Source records
=== Begin Enclosure ===
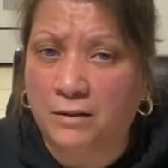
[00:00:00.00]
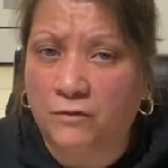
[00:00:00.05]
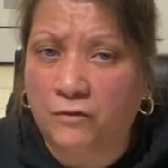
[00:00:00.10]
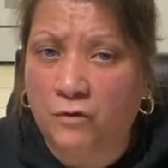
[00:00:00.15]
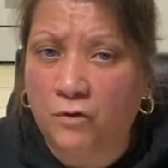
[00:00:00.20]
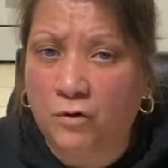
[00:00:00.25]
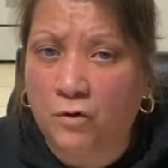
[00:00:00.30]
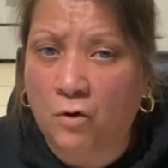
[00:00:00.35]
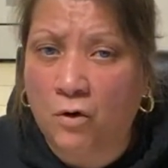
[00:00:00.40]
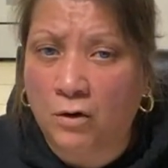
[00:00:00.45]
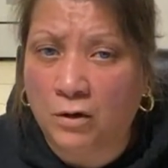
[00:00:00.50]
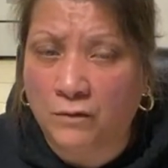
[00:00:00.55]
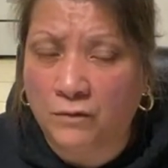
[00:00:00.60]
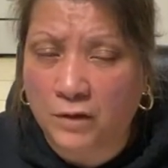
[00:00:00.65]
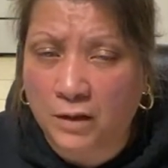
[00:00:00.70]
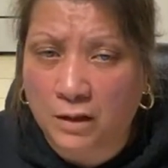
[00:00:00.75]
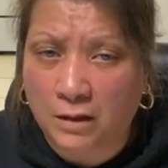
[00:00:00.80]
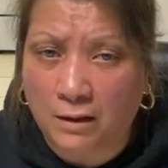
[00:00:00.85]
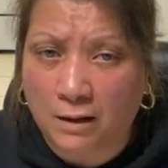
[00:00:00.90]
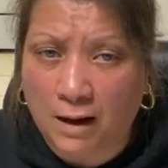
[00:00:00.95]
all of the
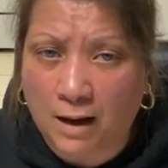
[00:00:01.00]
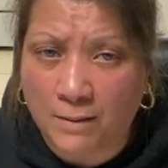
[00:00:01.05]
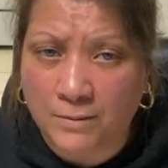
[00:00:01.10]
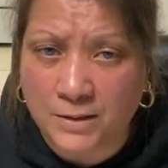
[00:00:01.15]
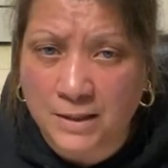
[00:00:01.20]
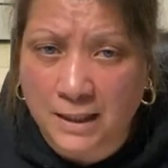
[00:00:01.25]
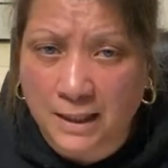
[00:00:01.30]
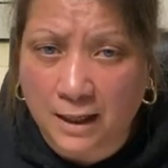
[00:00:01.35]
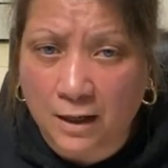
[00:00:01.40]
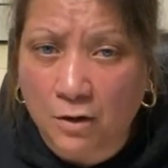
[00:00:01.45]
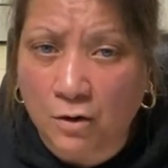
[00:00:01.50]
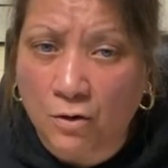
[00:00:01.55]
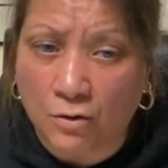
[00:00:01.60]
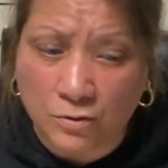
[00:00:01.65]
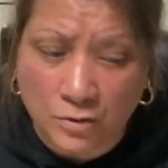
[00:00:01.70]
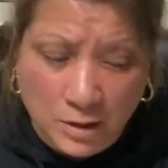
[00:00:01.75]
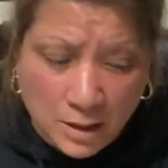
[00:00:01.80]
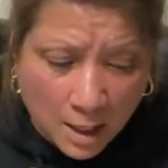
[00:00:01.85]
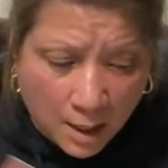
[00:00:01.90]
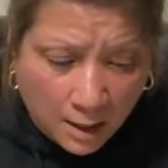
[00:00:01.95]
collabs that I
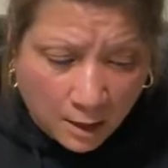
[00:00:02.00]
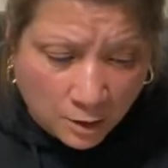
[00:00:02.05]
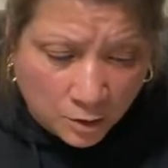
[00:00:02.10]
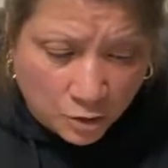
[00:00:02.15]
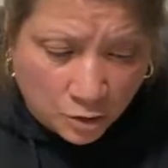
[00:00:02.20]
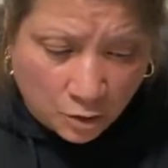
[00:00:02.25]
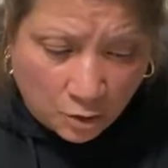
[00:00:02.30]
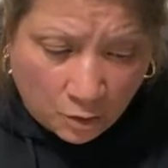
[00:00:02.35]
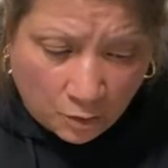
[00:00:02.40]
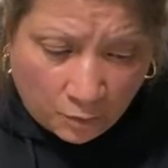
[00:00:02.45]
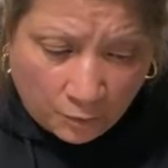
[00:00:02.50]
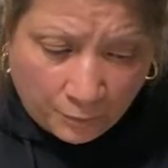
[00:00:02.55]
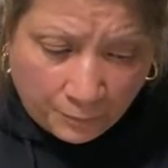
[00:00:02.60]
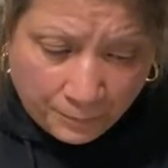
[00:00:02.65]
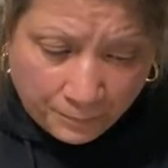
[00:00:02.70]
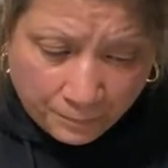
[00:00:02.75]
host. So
=== End Enclosure ===
The problem: Set down word for word every line from the line containing "[00:00:02.10]" through the last line of the entries, and nothing more; no pictures.

Output of the task:
[00:00:02.10]
[00:00:02.15]
[00:00:02.20]
[00:00:02.25]
[00:00:02.30]
[00:00:02.35]
[00:00:02.40]
[00:00:02.45]
[00:00:02.50]
[00:00:02.55]
[00:00:02.60]
[00:00:02.65]
[00:00:02.70]
[00:00:02.75]
host. So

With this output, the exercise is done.